The first casualty of this race to the bottom will be the quality of service. Astonishingly, as has been said, providers will be paid the same unit price for preparing each case regardless of the offence and regardless of a push for either a guilty plea or trial. This presents a conflict of interest, but the Justice Secretary has said that he is sure the professionals can be relied on to act in the best interest of the client—but the professionals will no longer be around; that is the point. They will have been priced out of the market altogether.

The proposals provide that daily payments to solicitors, for example, will be reduced after a second day. There are many reasons for delays in court—interpreters not turning up, people speaking the wrong language, change of court date at the last minute, Crown Prosecution Service witnesses and so forth—but the individual lawyers are now apparently to be penalised. With 400 remaining providers, advice deserts will develop in rural areas.

At present, there are 249 law firms in Wales undertaking some form of criminal work. Under these proposals, only 21 contracts will be awarded to provide legal aid criminal services in Wales. Providers will be expected to service work across large distances without any additional payment for travel costs. There will be no guarantee of work after the initial three-year contracts have come to an end. It is difficult to imagine small local firms being able to survive. With them will go knowledge of the local area, local police, courts and agencies and local access to justice. Instead, we shall have Eddie Stobart, Tesco, G4S, the Co-op and so forth. There is even talk of call centres. The prospect of tendering cases out to “Stobart Law” or “Tesco Law” fills me with absolute dread.

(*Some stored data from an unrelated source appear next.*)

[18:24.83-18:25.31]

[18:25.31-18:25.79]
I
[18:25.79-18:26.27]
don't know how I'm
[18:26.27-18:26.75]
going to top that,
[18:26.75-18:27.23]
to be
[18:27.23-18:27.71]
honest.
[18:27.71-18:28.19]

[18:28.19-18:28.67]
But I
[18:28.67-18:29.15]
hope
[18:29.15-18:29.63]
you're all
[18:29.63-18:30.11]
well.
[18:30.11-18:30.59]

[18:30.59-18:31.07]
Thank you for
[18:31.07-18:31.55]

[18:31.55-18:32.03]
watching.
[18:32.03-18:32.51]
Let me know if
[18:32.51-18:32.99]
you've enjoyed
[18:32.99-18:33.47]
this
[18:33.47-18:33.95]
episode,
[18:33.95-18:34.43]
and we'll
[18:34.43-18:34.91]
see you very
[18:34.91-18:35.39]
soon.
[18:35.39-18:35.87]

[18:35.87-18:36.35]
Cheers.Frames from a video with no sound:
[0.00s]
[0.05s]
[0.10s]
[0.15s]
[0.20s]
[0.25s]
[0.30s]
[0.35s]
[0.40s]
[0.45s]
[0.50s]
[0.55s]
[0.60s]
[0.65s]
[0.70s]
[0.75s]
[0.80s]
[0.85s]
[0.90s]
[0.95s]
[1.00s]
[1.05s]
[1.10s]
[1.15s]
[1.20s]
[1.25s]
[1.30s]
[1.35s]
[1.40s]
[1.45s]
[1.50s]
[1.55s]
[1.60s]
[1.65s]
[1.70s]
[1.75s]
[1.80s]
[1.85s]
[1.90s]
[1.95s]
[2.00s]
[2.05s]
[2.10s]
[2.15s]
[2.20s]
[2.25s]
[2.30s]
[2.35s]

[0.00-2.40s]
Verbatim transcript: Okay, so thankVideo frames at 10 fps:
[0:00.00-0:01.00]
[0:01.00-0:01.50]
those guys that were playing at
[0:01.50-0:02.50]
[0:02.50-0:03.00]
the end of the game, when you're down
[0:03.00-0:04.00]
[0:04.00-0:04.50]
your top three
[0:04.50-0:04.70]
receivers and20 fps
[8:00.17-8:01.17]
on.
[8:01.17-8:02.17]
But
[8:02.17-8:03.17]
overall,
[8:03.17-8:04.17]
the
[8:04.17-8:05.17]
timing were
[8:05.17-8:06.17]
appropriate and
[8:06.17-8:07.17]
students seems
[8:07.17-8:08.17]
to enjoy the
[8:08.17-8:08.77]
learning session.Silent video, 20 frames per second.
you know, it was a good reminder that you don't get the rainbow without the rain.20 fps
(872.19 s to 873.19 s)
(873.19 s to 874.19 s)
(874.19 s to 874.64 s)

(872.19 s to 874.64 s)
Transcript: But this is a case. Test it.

It will mean an attack on the criminal Bar and will make a cataclysmic impact on the future of our criminal judiciary.

These proposals will, I am afraid, seriously undermine the rule of law. Why is it, then, that the Council of Circuit Judges vehemently opposes these plans? Why is the Judicial Executive Board similarly opposed? Why is Lord Neuberger, until recently the President of the Supreme Court, vehemently opposed? Why? It is because they are right. The Justice Secretary—a non-lawyer—knows better than the finest legal brains in the British Isles. It is time to reconsider, and if this consultation is not to be a sham, the Government must reconsider.